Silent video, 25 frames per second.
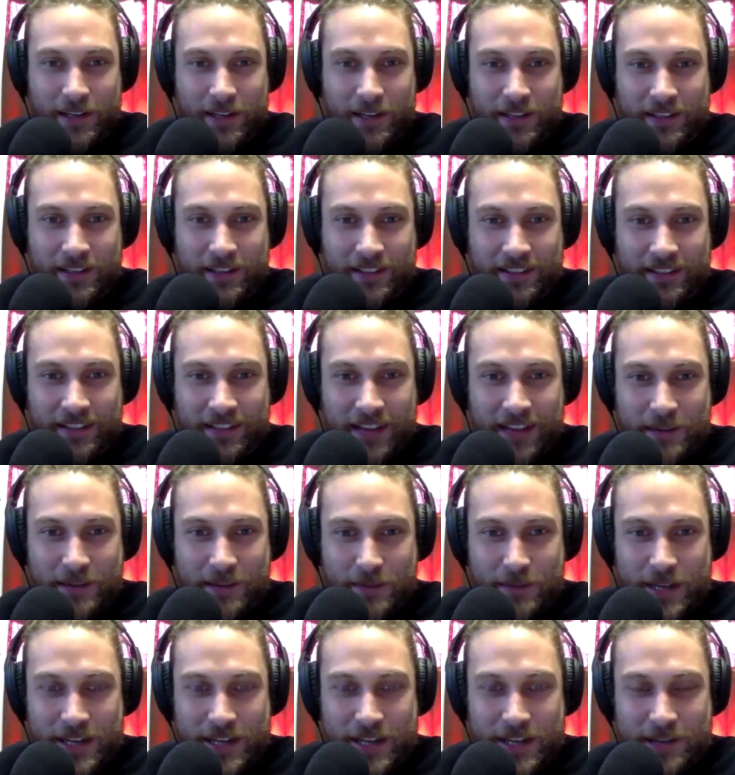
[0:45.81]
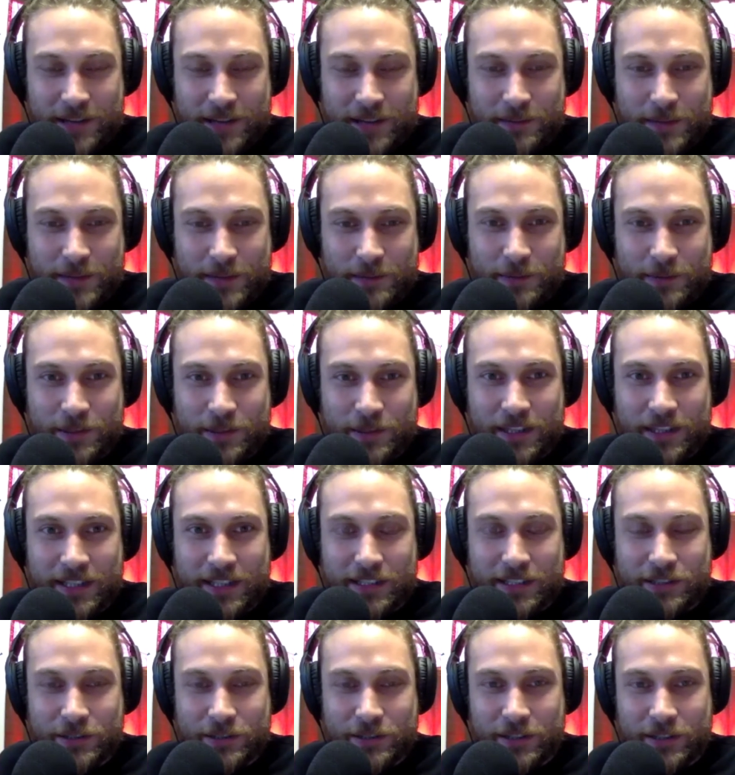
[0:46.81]
many other people in the
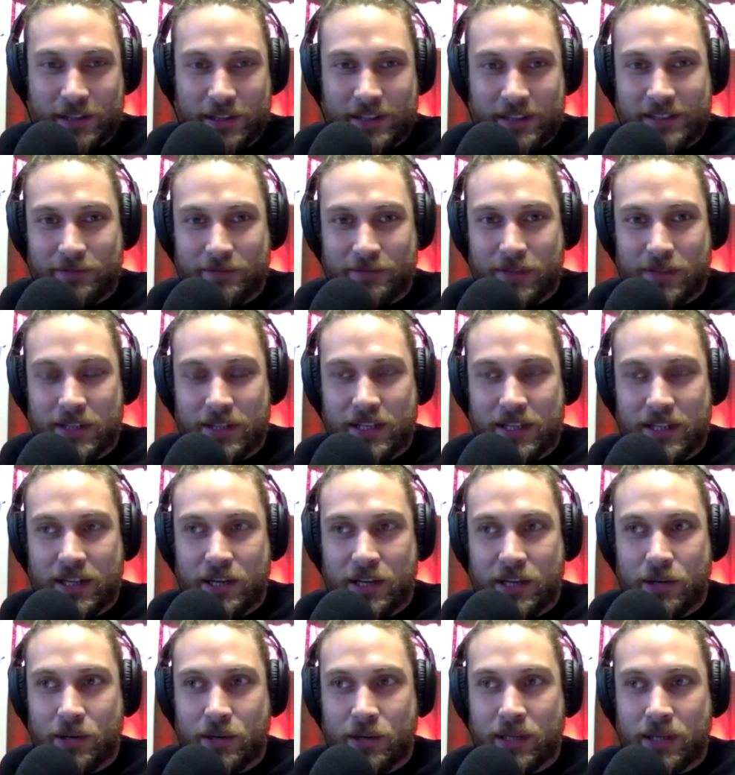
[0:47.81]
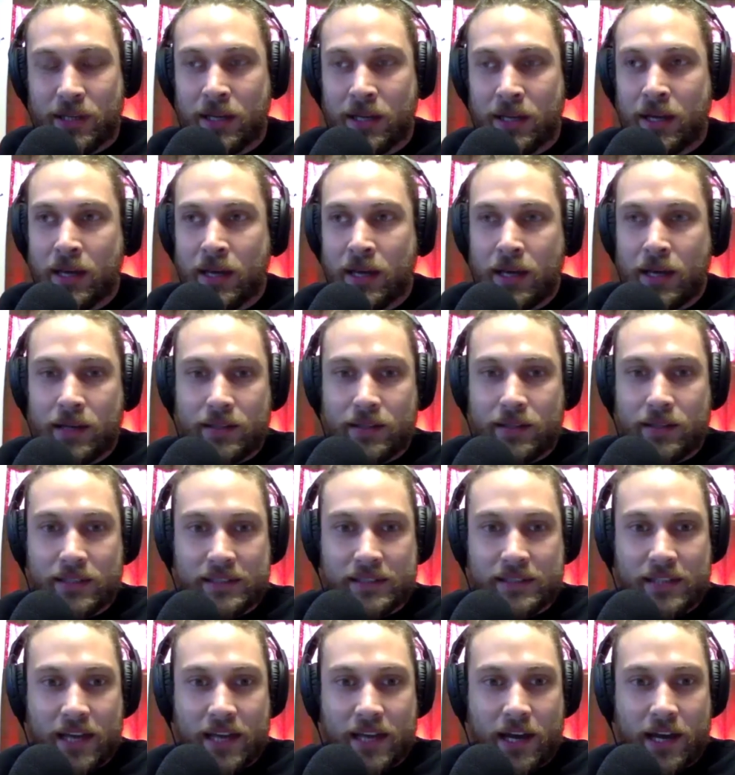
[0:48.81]
industry, lots of video and just
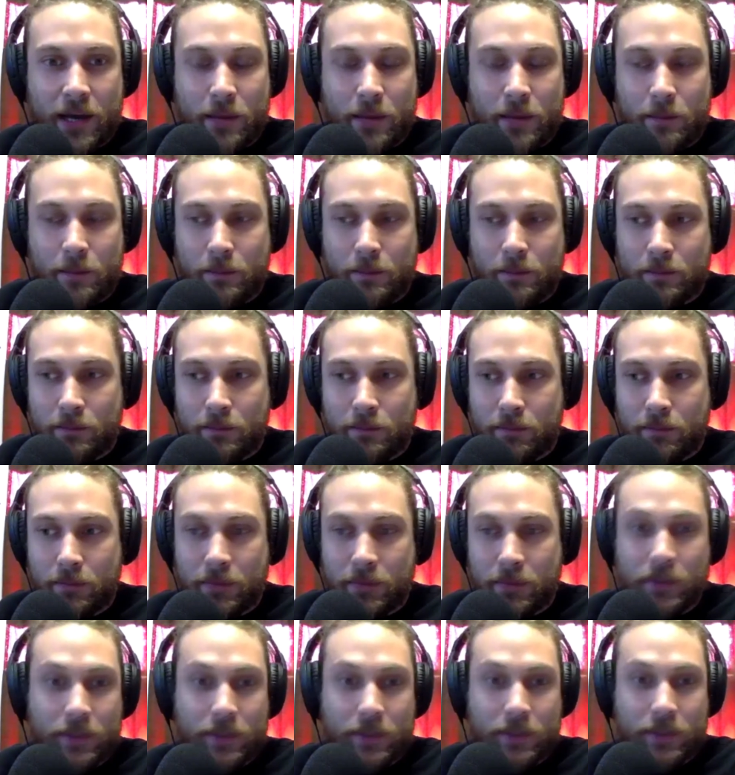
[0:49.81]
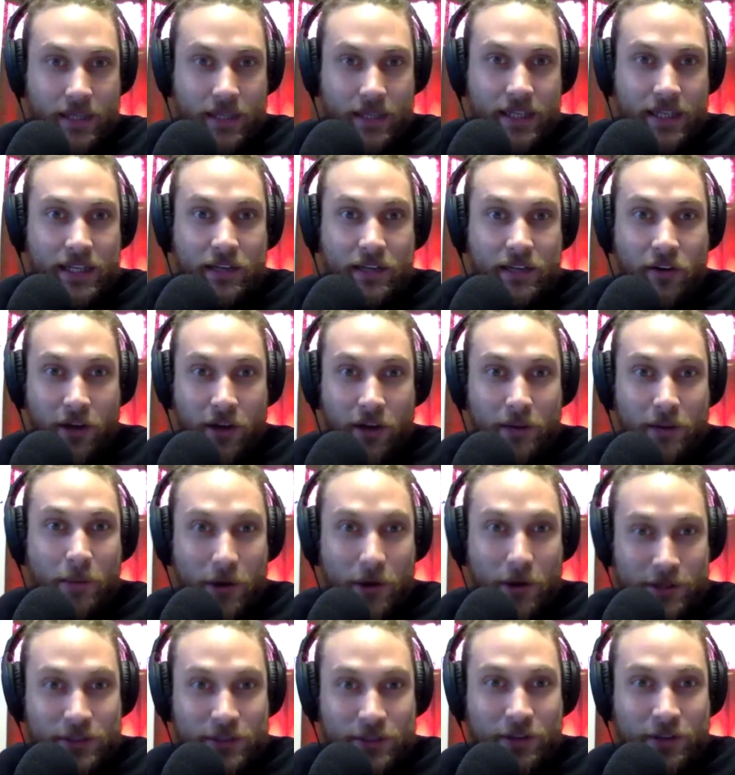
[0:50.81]
getting a lot of
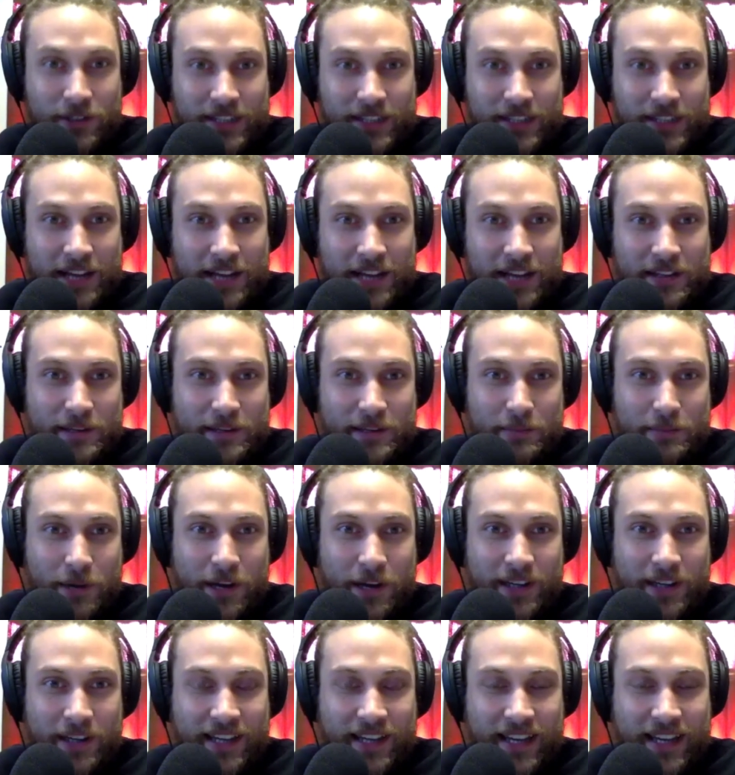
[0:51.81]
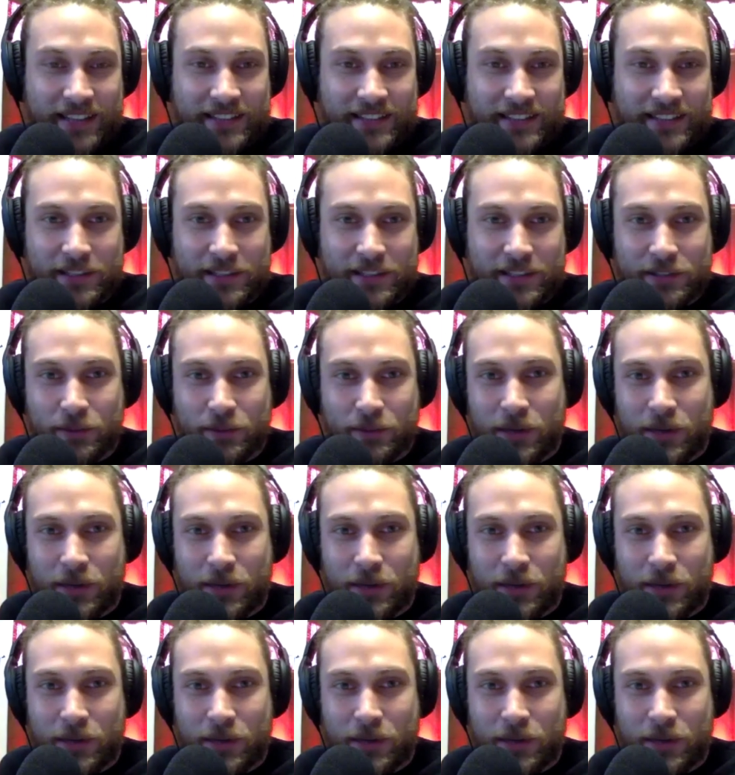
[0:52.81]
martial arts kind of theme podcasting as well.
┄┄┄┄┄┄
TASK PROMPT: Every record must be copied exactly, with images dropped from the result.

SOLUTION TO THE PROBLEM:
Silent video, 25 frames per second.
[0:45.81]
[0:46.81]
many other people in the
[0:47.81]
[0:48.81]
industry, lots of video and just
[0:49.81]
[0:50.81]
getting a lot of
[0:51.81]
[0:52.81]
martial arts kind of theme podcasting as well.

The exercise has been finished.